Even now that ABC is finally experiencing an exasperatingly slow but steady turnaround, no reporter is giving Iger the credit. After all, he failed to foresee the success of the network’s monster hit Desperate Housewives. (I’m told he didn’t want to air the show because he was worried it would be another Twin Peaks: start out strong only to have the plot go nowhere and viewers wander off.) The only explanation for the staying power of this unexceptional executive is that, after the Mike Ovitz debacle, Eisner needed a warm body to present to Wall Street as a possible heir apparent. That Iger looks as great in a Speedo as he does at the podium of shareholder meetings continues to get him pass after pass from the journalists paid to hall-monitor Big Media.

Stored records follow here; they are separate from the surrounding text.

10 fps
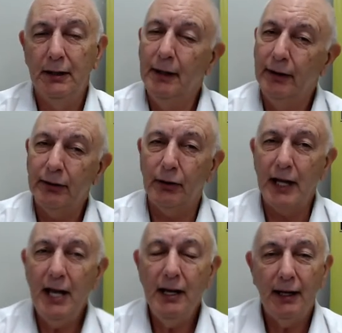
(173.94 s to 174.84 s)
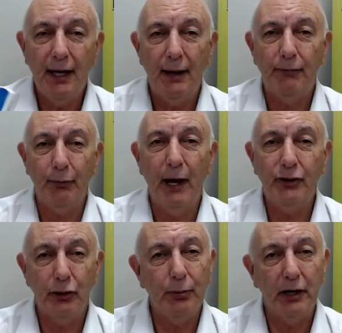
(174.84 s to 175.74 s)
So again, from
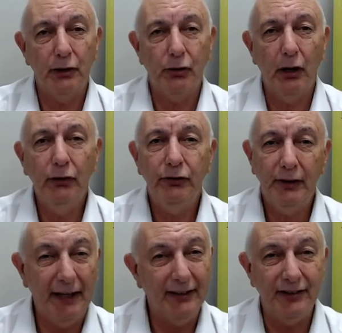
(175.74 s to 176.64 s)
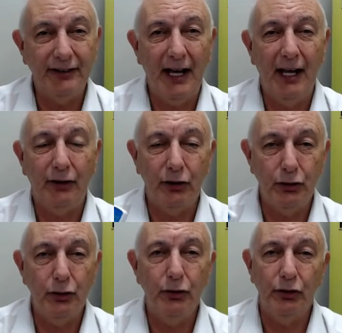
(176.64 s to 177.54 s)
HLP Controls, that's just how to
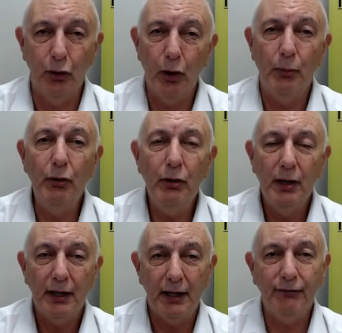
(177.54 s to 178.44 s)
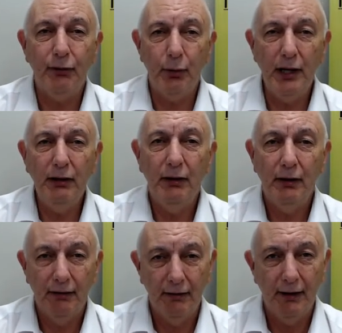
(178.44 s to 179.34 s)
use a normal infrared
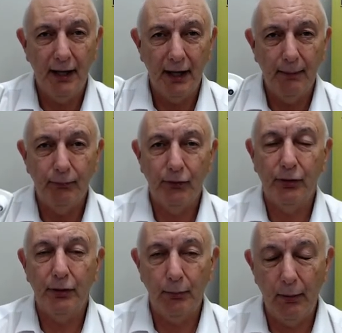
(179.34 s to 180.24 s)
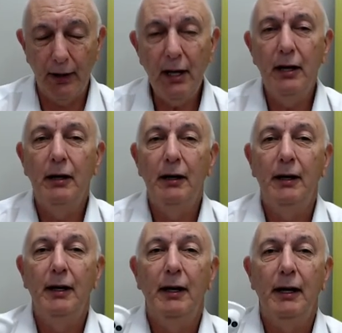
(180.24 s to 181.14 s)
thermometer,
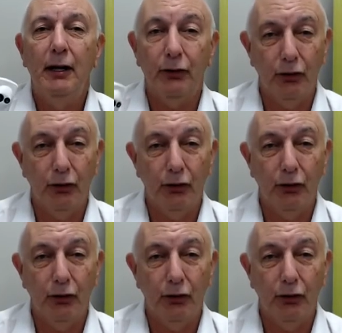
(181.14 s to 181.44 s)
as long as you've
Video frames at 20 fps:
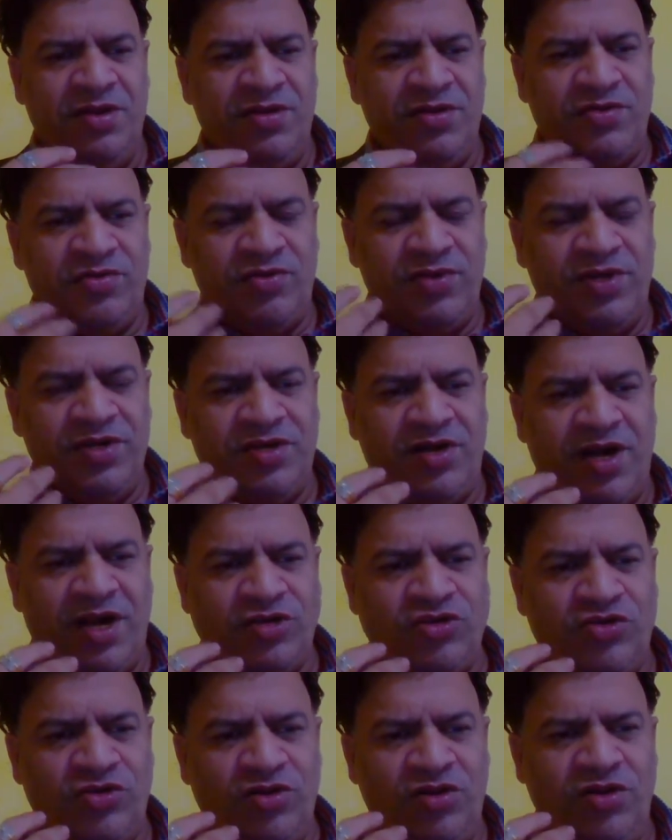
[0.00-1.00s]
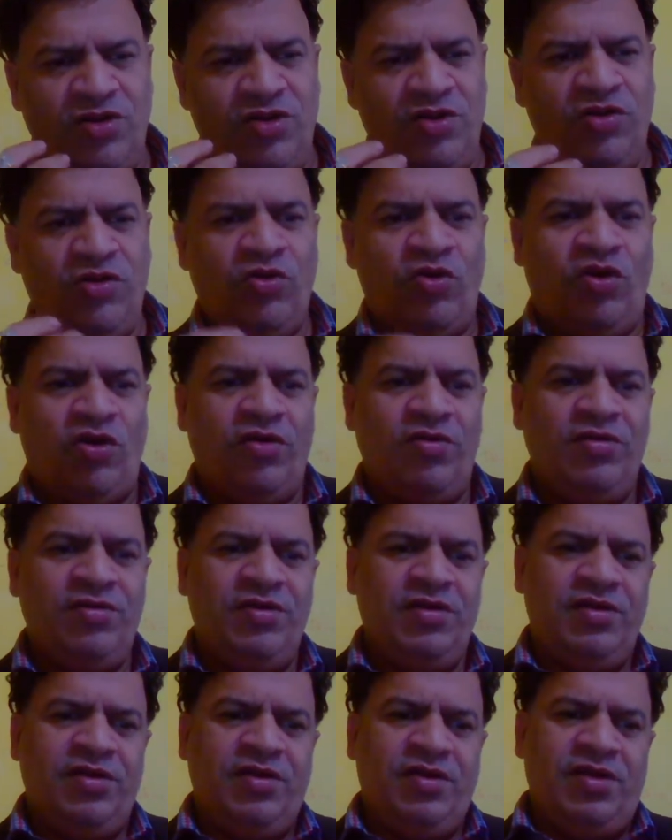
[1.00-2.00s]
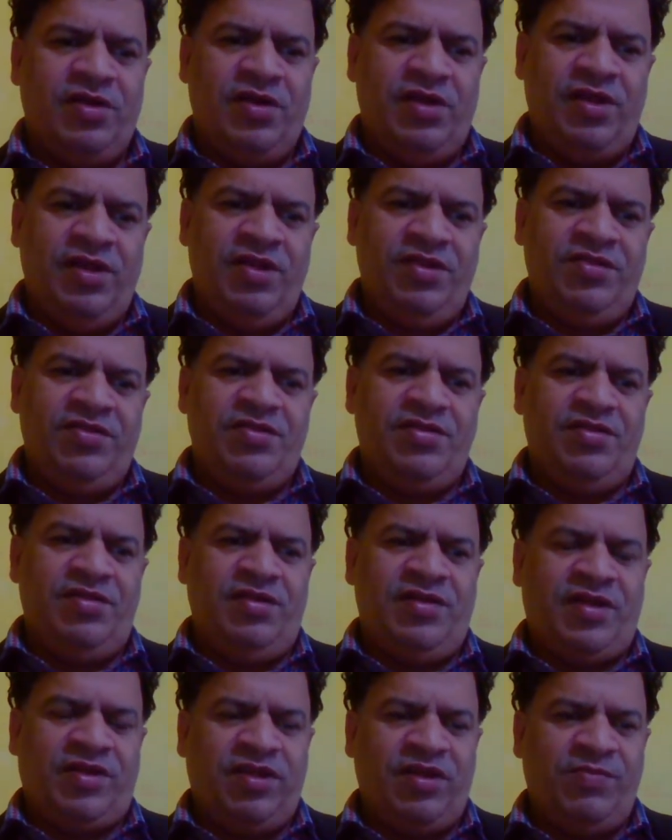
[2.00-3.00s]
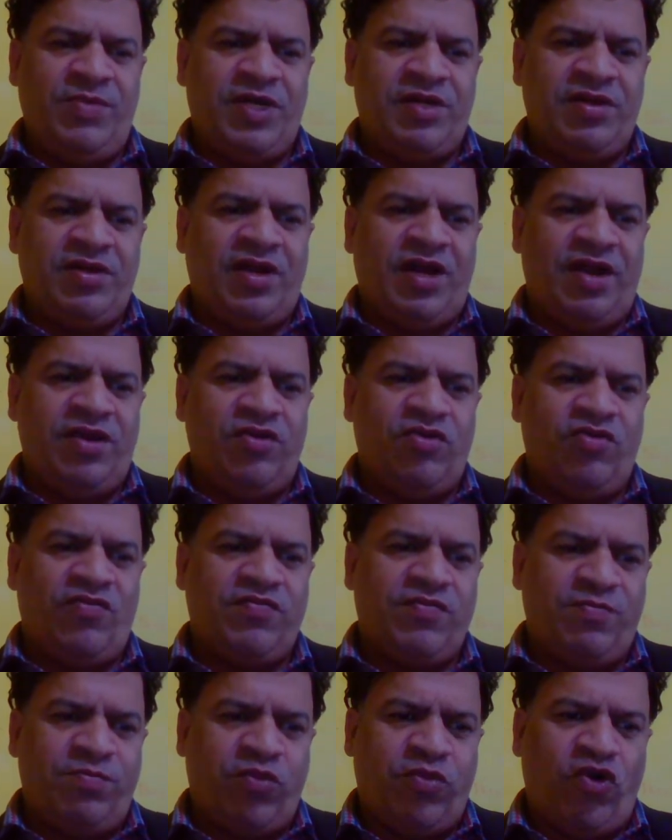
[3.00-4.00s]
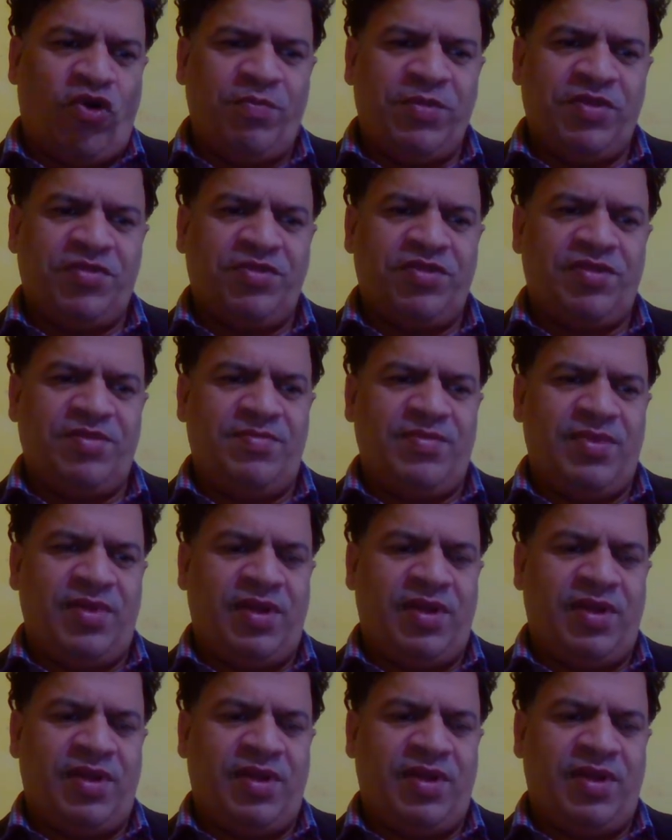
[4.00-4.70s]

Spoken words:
So international law is nothing but a kind of promise,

So, okay, if the press won’t speak up, I will. This week, the sun is shining on Disney because investors have voted their confidence in Iger by making the stock price rise. But do they know the real story or just the Disney version? Let’s go back to another scene of dialogue from Mel Brooks’ movie: [Dr. Frankenstein and Igor are exhuming a dead criminal.] Dr. Frankenstein: What a filthy job. Igor: Could be worse. Dr. Frankenstein: How? Igor: Could be raining. [It starts to pour.]